Stored items:

------------------------------------------------------------

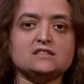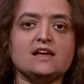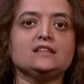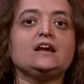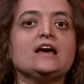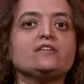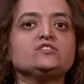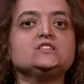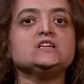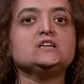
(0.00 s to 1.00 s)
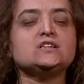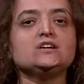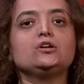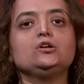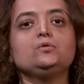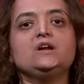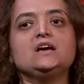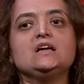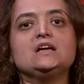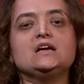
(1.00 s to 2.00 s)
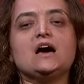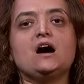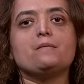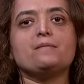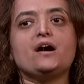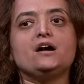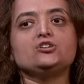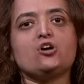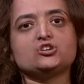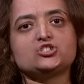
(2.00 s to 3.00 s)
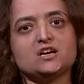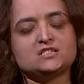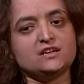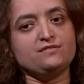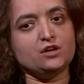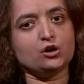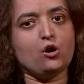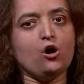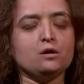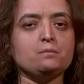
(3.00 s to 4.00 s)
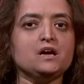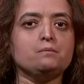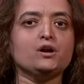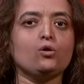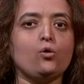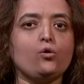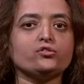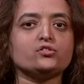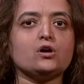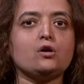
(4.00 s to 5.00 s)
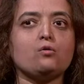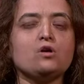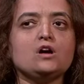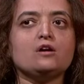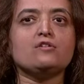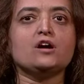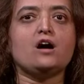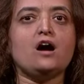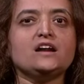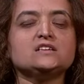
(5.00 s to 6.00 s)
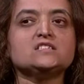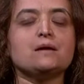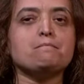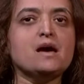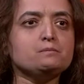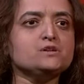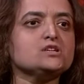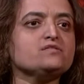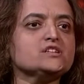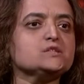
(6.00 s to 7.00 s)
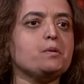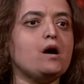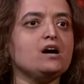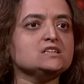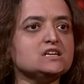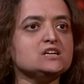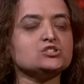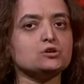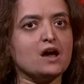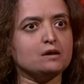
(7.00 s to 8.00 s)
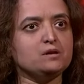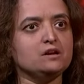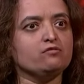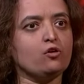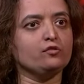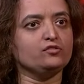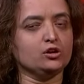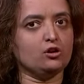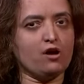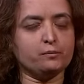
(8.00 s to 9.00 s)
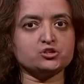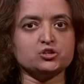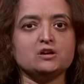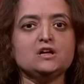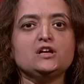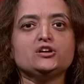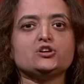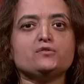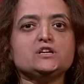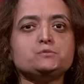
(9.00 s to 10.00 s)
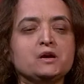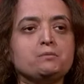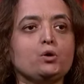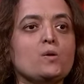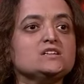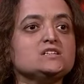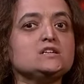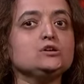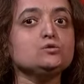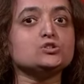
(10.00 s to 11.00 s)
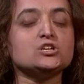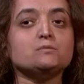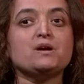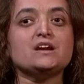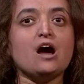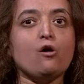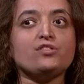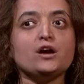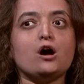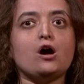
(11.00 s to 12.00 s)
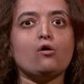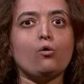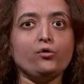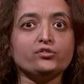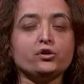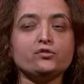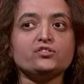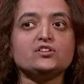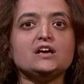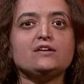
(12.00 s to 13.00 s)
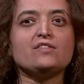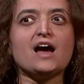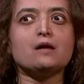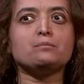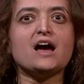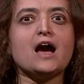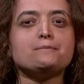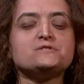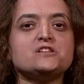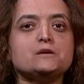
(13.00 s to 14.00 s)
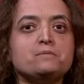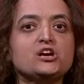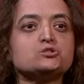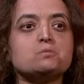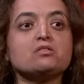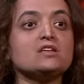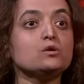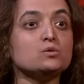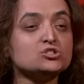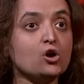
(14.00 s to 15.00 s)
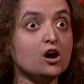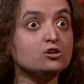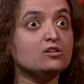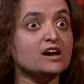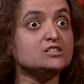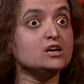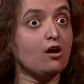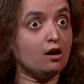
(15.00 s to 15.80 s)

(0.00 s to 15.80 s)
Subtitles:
that the left did, including not just in the economy, but also regarding some members of its parties who had been involved in corruption. So these people were disillusioned, but now they are also seeing that perhaps the impeachment thing was not a good idea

------------------------------------------------------------

__WHAT TO WORK ON__.
A word-for-word copy of the lines from the one with "(11.00 s to 12.00 s)" through the last line of the data above is required, with both end lines included and no pictures.

__WRITTEN ANSWER__.
(11.00 s to 12.00 s)
(12.00 s to 13.00 s)
(13.00 s to 14.00 s)
(14.00 s to 15.00 s)
(15.00 s to 15.80 s)

(0.00 s to 15.80 s)
Subtitles:
that the left did, including not just in the economy, but also regarding some members of its parties who had been involved in corruption. So these people were disillusioned, but now they are also seeing that perhaps the impeachment thing was not a good idea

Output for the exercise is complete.